Exercise brief — I would like the entries transcribed word for word, please, with the pictures removed.

Given entries —
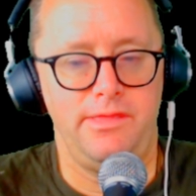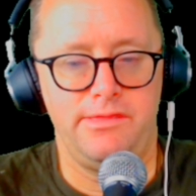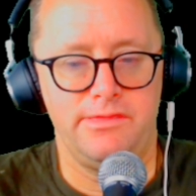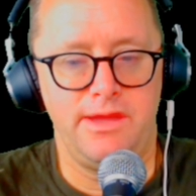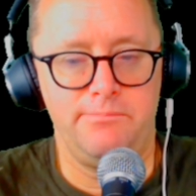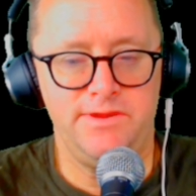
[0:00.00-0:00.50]

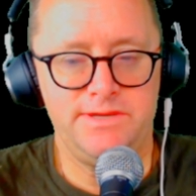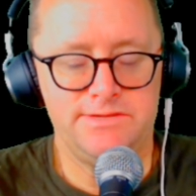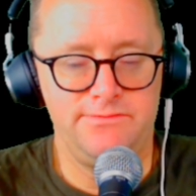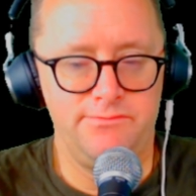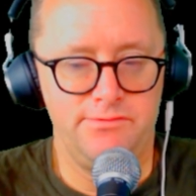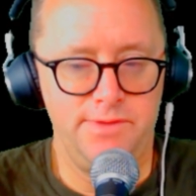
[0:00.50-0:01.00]
that piece
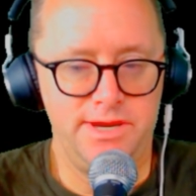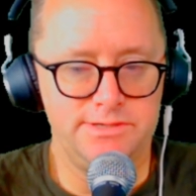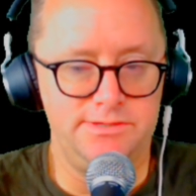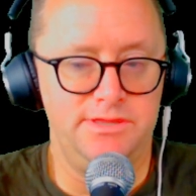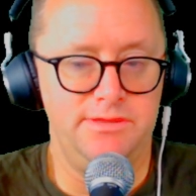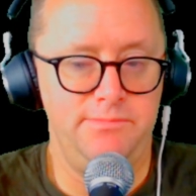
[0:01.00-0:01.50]
of
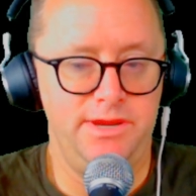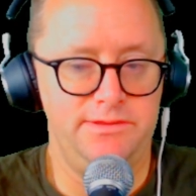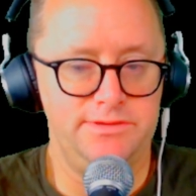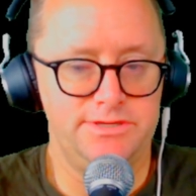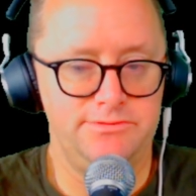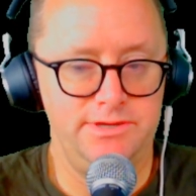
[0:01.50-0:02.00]
information that the man in
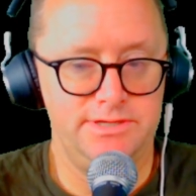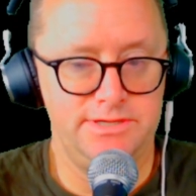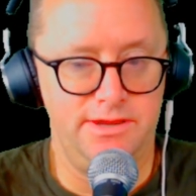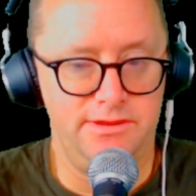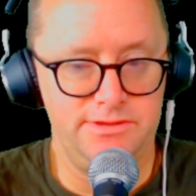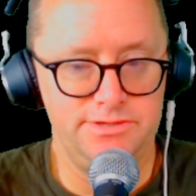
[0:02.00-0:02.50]
the streets
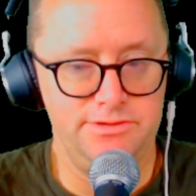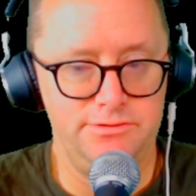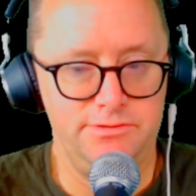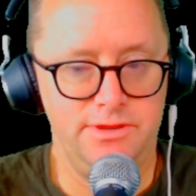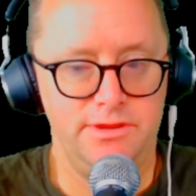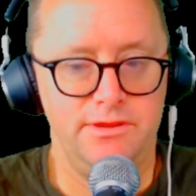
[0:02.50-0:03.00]
tells
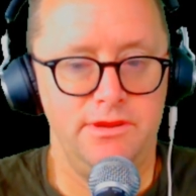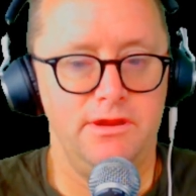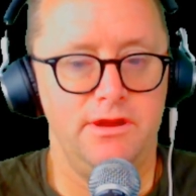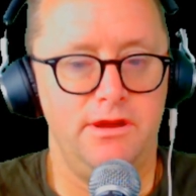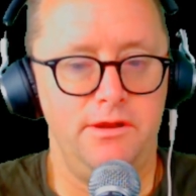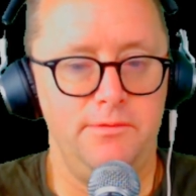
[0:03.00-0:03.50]
you
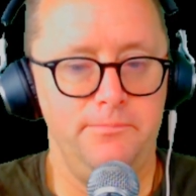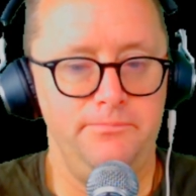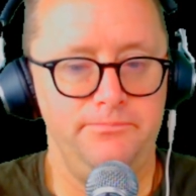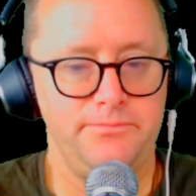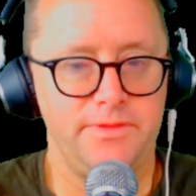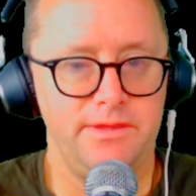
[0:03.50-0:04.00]

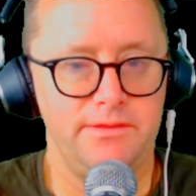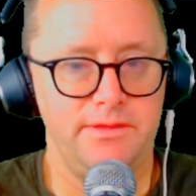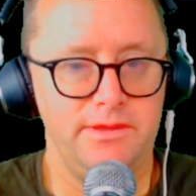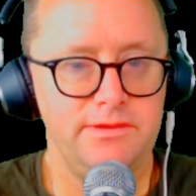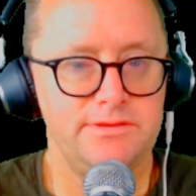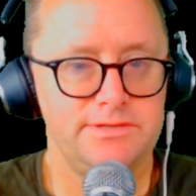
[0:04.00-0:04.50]

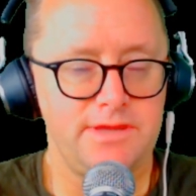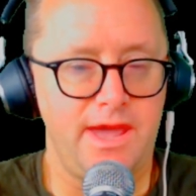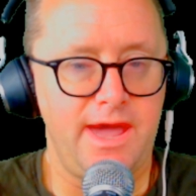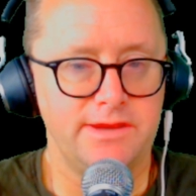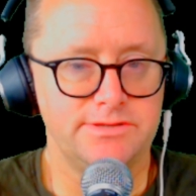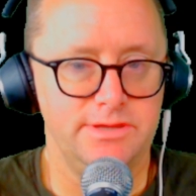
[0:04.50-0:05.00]
is
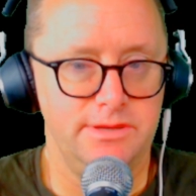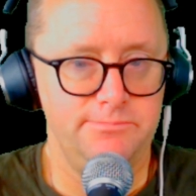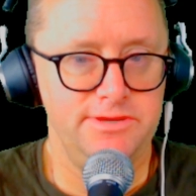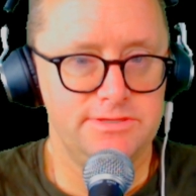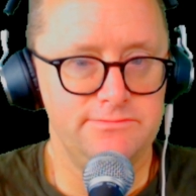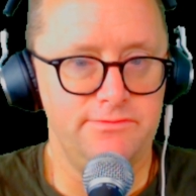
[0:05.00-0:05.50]
actually a
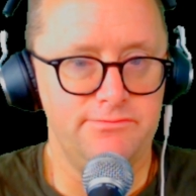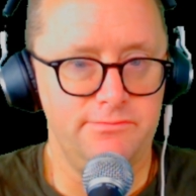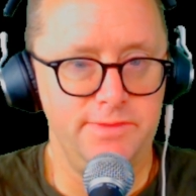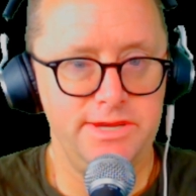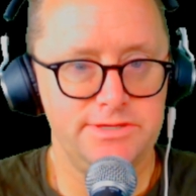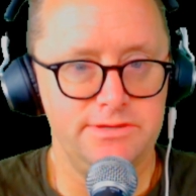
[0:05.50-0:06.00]
piece of
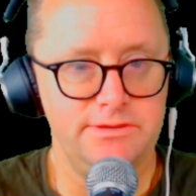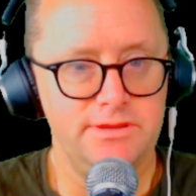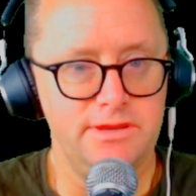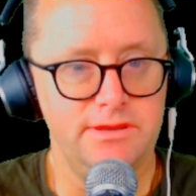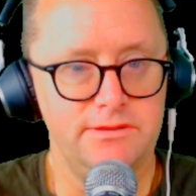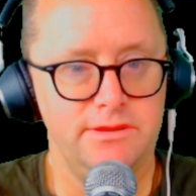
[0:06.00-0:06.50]
information.
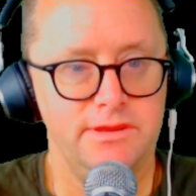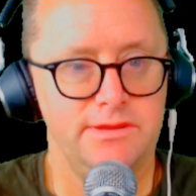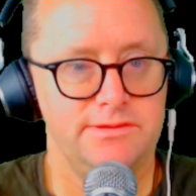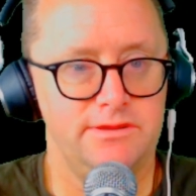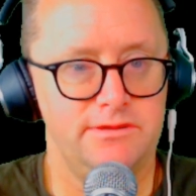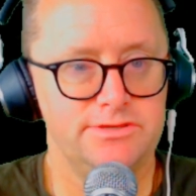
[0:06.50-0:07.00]
It
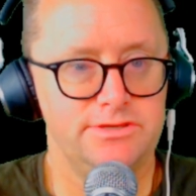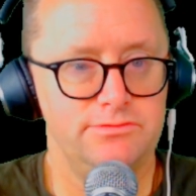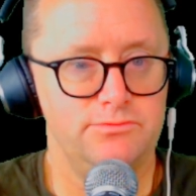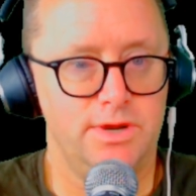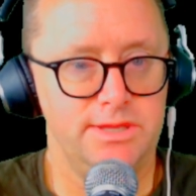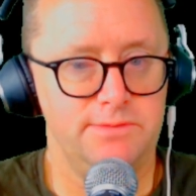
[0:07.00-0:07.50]
tells you
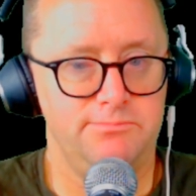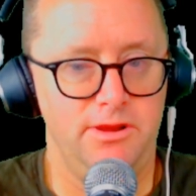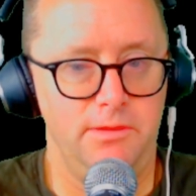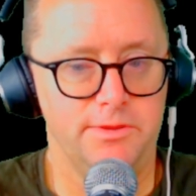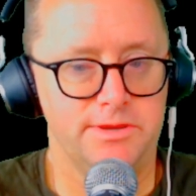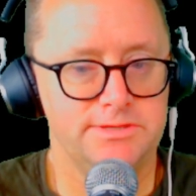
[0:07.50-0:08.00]
what the
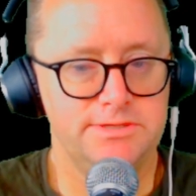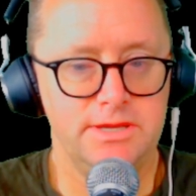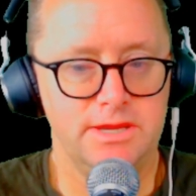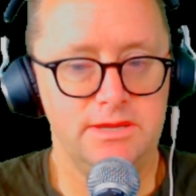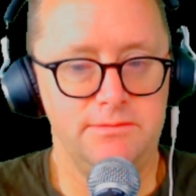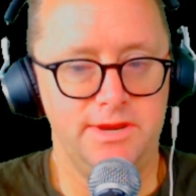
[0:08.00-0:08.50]
public is
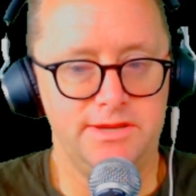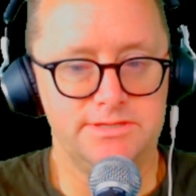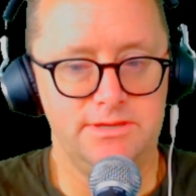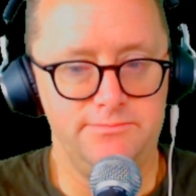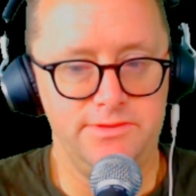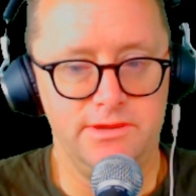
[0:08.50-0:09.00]
thinking about
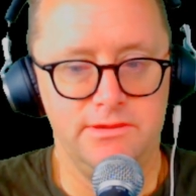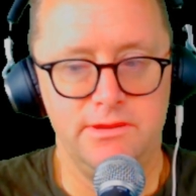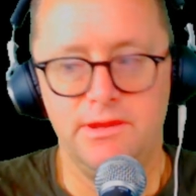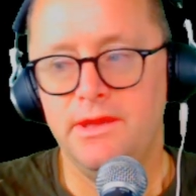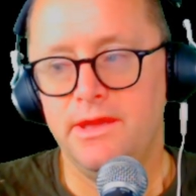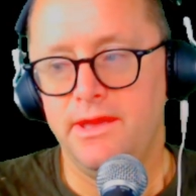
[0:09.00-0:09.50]
something.
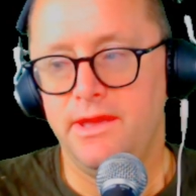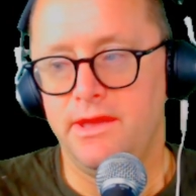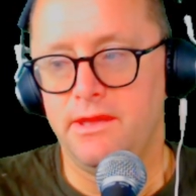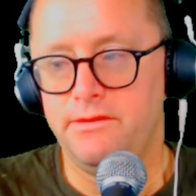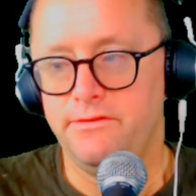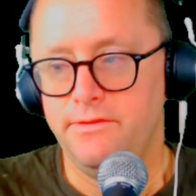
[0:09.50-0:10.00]

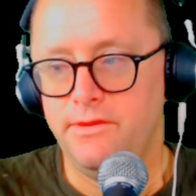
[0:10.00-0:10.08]
And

Answer space —
[0:00.00-0:00.50]

[0:00.50-0:01.00]
that piece
[0:01.00-0:01.50]
of
[0:01.50-0:02.00]
information that the man in
[0:02.00-0:02.50]
the streets
[0:02.50-0:03.00]
tells
[0:03.00-0:03.50]
you
[0:03.50-0:04.00]

[0:04.00-0:04.50]

[0:04.50-0:05.00]
is
[0:05.00-0:05.50]
actually a
[0:05.50-0:06.00]
piece of
[0:06.00-0:06.50]
information.
[0:06.50-0:07.00]
It
[0:07.00-0:07.50]
tells you
[0:07.50-0:08.00]
what the
[0:08.00-0:08.50]
public is
[0:08.50-0:09.00]
thinking about
[0:09.00-0:09.50]
something.
[0:09.50-0:10.00]

[0:10.00-0:10.08]
And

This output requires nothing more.